As Tom faced his mortality, the need for insight may have seemed more urgent, but he was certainly no stranger to what lies behind the ‘Curtain’ concealing this world. Tom was a Visionary his whole life; his access into higher states of consciousness began in childhood. Not only was he able to bridge that subtle boundary in this particular lifetime as ‘Tom Doncourt’; he had already learned how to draw Life’s illusory aspect aside in previous incarnations, parting it like a curtain to reveal the true nature of things, including the construction we call ‘Self.’ He was capable of leaving and finding ‘traces’ between lifetimes. He expressed his understanding of these things in many lines of many songs, including “The Search,” one of his earliest compositions (1976), and several of his much later works, such as “Diorama” (2015), “Plasma” (2018), and “Barrier” (2018) — but we will come to those connections (and others) in due course.

In “Curtain Rustles,” we must think of the word ‘rustles’ in its verb sense (to move; to stir; to bring about by energetic action), not as a noun (the sound made by anything that rustles). Paradoxically, the ‘action’ alluded to in the song is the difficult practice of non-doing. The speaker gives us a seemingly simple instruction: “Lie on your bed, fall into stillness.” The word ‘stillness’ suggests physical inactivity, but a focused spiritual effort is required. It means letting one’s ordinary awareness dissolve from the edges so that the Truth Body may enter; it means not holding rigidly, letting the clear light of voidness pervade. From that quiet state, one’s perceptions begin to expand, transforming the apparent solidity of ‘walls’ and other confines; they “grow thin,” ultimately becoming “transparent.” It is then that we may glimpse “the world of the unnoticed.” In Tom’s case, the Mind’s Ear divines a symphony in the surrounding sounds: “From down the block you hear the children play/ The birds are singing with the wheels on the highway.” Those resonances flow together as music, lulling him into a deeper state: “I lay there and watch the curtain rustle” (interestingly, he uses the verb ‘watch’ rather than ‘listen’ in this line, reinforcing the visual nature of his experience); it stirs, revealing a hint of “What comes after this/ When all is broken down” — when our sense of personal identity ‘dis-integrates’ like a drop of water merging with the infinite ocean, and the illusory layers of Maya fall away. Even language itself vanishes: “The banners with all the words/ Flutter off….” What remains, muses the speaker, is pure Spirit (Tom’s innermost Self): “A golden ball floating/ In a luminous pattern/ Facing everything.” Tom repeats the line, emphasizing its importance. The radiant sphere merges with Absolute Reality, comprising ‘everything, everywhere, always.’
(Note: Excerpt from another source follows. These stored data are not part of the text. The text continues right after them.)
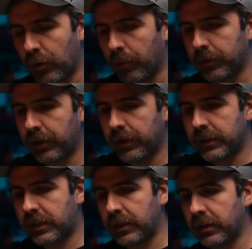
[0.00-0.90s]
Normal
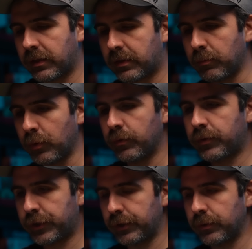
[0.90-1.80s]
units can move,
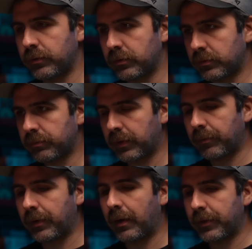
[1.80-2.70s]
shoot, blah, blah,
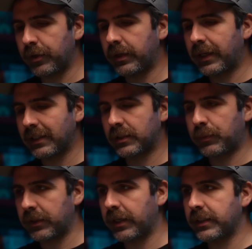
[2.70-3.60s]
blah, but you can cast a
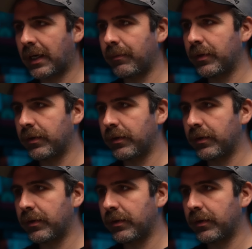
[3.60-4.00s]
spell at any time.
At the same time, Tom is aware that the realizations arising from these ‘crossings’ cannot be sustained or fully grasped while we are still in ‘this’ world. He expresses that understanding in a song called “Plasma” (2018). In the fourth stanza of “Plasma,” the speaker tells us, “I can see the future, / But I can’t touch it. / Between Reality and the projected [illusory world], / There is no point of reference to me.” He also explores this idea in the second stanza of “Barrier,” another song composed in 2018. Though Tom has cloaked these lines in the metaphor of a playwright’s ‘fool’ addressing his audience, it seems he is also conveying his own experience on the periphery between life and death:

I stand at the edge of the world
And I draw a line.
I only hear the rustling
From the other side.
As a lover leaves a bouquet
On a doorstep,
I make my offering.
The world on this side of the line
Will never be without corruption.
And I cross the Barrier
To a place
Where everything is golden.

Here again, Tom presents the word ‘rustling’ in the specific context of a veil dividing this world and “the other side” — although in this case, the speaker ‘hears’ rather than ‘sees’ the curtain rustling.

There is also an echo in the word ‘golden,’ which appears in the last line of this stanza (“And I cross the Barrier/ To a place/ Where everything is golden”). It speaks to the ‘golden ball’ image in the closing verse of “Curtain.” Things ‘golden’ or ‘gold’ always connote positivity in the language of Tom’s lyrics.

We find other examples in “Especially for You” (2017), a gift-song written for his wife, Maxine. With joy, he watches her “Asleep and breathing,” observing “How warm, how gold” she is; he knows what a blessing it is that she has chosen to “share [her] life” with him. While ‘gold’ serves as an adjective describing skin tone, Tom’s word choice is also symbolic; it conveys something precious and lasting (much like the stone representing his grandmother in the song by that title). It expresses a mature, quiet kind of love “made from experience . . . simple and pure,” like the “perfect helix” formed by two moths circling each other in flight. ‘Gold’ imparts its positive qualities in “Princess Reindeer” (2015), as well — a song inspired by Tom’s daughter.

In his notes to the singer, he said, “The lyrics are from conversations I had with Wendy when she was very little.” She did a dance that “has stayed in [my] mind ever since.” It begins, “There is a special girl/ Making strange prints in the snow/ Wearing a crown of antlers/ Gilded in gold.” As the song proceeds, we learn that the golden-horned Princess Reindeer can transform things “by Magic, . . . chang[ing] the snow/ Into a warm place where dinosaurs go.”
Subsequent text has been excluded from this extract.